In definitiva, il ricorso va accolto con affermazione del seguente principio di diritto: “Le informazioni relative alla situazione esistente nel Paese di origine del richiedente la protezione internazionale o umanitaria che il giudice di merito trae dalle C.O.I. o dalle altre fonti informative liberamente consultabili attraverso i canali informatici vanno considerate, in ragione della capillarità della loro diffusione e della facile accessibilità per la pluralità dei consociati, alla stregua del fatto notorio. Il dovere di cooperazione istruttoria che del D.Lgs. n. 251 del 2007, art. 3 ed D.Lgs. n. 25 del 2008, art. 8, pongono a carico del giudice, nella materia della protezione internazionale o umanitaria, impone allo stesso di utilizzare, ai fini della decisione, C.O.I. ed altre informazioni relative alla condizione interna del Paese di provenienza o rimpatrio del richiedente, ovvero della specifica area di esso, che siano adeguatamente aggiornate e tengano conto dei fatti salienti interessanti quel Paese o area, soprattutto in relazione ad eventi di pubblico dominio, la cui mancata considerazione costituisce, in funzione della loro oggettiva notorietà, violazione dell’art. 115 c.p.c., comma 2”.
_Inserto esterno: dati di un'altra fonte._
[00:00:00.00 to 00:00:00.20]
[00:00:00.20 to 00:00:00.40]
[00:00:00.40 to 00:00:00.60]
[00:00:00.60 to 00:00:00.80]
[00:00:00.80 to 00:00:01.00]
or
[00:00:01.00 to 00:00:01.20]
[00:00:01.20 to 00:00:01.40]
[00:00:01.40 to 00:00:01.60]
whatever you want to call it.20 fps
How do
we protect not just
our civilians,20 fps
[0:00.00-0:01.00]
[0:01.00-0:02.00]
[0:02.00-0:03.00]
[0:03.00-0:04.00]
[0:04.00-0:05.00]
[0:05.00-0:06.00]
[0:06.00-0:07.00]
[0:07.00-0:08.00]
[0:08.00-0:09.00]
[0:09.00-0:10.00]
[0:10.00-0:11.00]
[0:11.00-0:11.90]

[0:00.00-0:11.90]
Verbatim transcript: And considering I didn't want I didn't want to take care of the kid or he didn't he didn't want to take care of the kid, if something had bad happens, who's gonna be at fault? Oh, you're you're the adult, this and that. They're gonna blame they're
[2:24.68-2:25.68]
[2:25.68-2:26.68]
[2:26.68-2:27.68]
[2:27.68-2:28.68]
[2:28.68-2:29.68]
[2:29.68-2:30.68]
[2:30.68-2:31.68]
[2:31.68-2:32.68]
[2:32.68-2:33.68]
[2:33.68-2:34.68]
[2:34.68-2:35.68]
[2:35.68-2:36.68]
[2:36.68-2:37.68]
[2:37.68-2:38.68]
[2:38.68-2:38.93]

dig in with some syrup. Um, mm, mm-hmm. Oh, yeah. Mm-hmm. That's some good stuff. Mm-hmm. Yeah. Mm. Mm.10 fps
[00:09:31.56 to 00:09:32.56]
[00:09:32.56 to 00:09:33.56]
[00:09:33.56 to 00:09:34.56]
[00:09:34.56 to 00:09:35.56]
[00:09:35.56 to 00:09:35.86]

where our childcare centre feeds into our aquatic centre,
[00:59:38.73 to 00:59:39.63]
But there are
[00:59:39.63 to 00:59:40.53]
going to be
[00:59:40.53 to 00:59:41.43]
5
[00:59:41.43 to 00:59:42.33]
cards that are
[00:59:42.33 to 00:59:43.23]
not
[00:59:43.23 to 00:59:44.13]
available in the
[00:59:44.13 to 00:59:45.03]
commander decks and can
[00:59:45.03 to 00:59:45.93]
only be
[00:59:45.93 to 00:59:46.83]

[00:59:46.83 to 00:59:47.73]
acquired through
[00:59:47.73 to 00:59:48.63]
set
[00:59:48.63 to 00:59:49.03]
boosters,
La decisione impugnata va di conseguenza cassata e la causa rinviata al Tribunale di Milano, in diversa composizione, anche per le spese del presente giudizio di legittimità.

P.Q.M.

la Corte accoglie il ricorso, cassa la decisione impugnata e rinvia la causa, anche per le spese del presente giudizio di legittimità, al Tribunale di Milano, in diversa composizione.

Così deciso in Roma, nella Camera di consiglio della Sezione Prima Civile, il 26 giugno 2020.